* [PROBLEM DESCRIPTION] From the first line to the last, restate the material word for word, omitting pictures.

* [DATA FOR THE TASK]

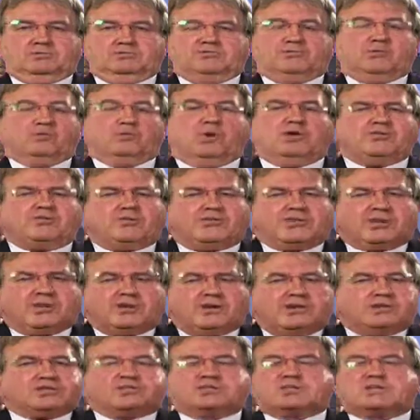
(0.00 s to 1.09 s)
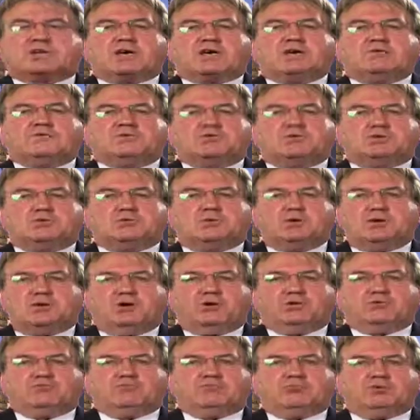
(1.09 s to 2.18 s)
For one thing, it saves you a
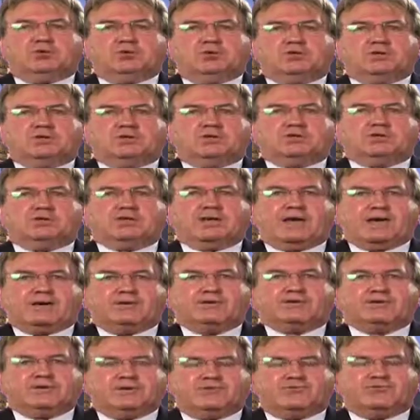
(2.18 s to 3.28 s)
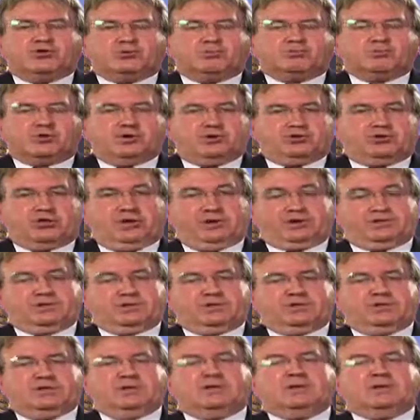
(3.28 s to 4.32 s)
lot of work at the end of your project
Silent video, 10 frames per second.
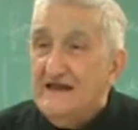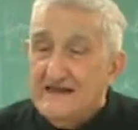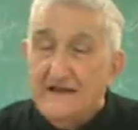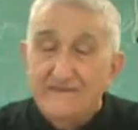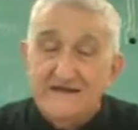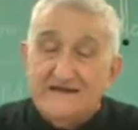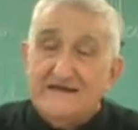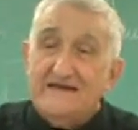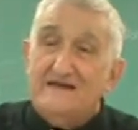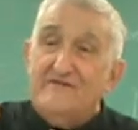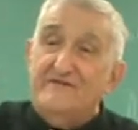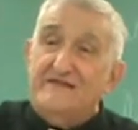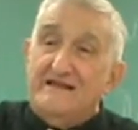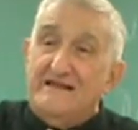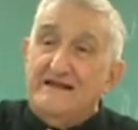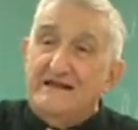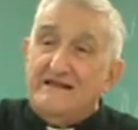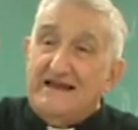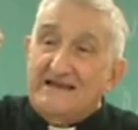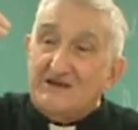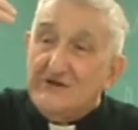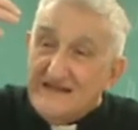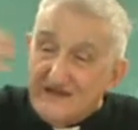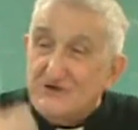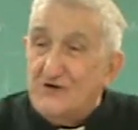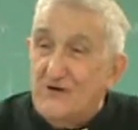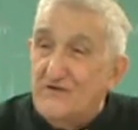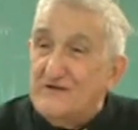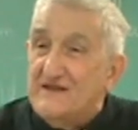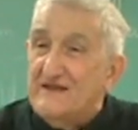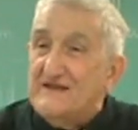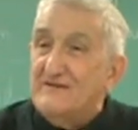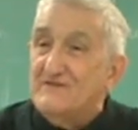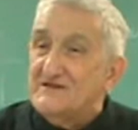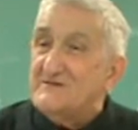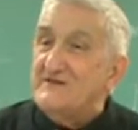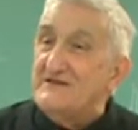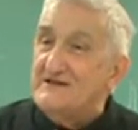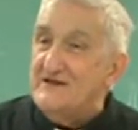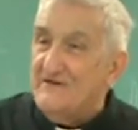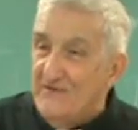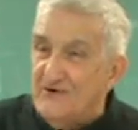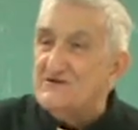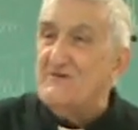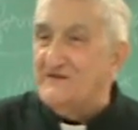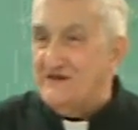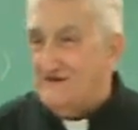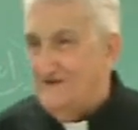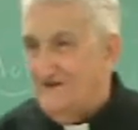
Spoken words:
That means if there is a nature of a thing, there must be for something.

* [OUTPUT OF THE EXERCISE]
(0.00 s to 1.09 s)
(1.09 s to 2.18 s)
For one thing, it saves you a
(2.18 s to 3.28 s)
(3.28 s to 4.32 s)
lot of work at the end of your project
Silent video, 10 frames per second.
Spoken words:
That means if there is a nature of a thing, there must be for something.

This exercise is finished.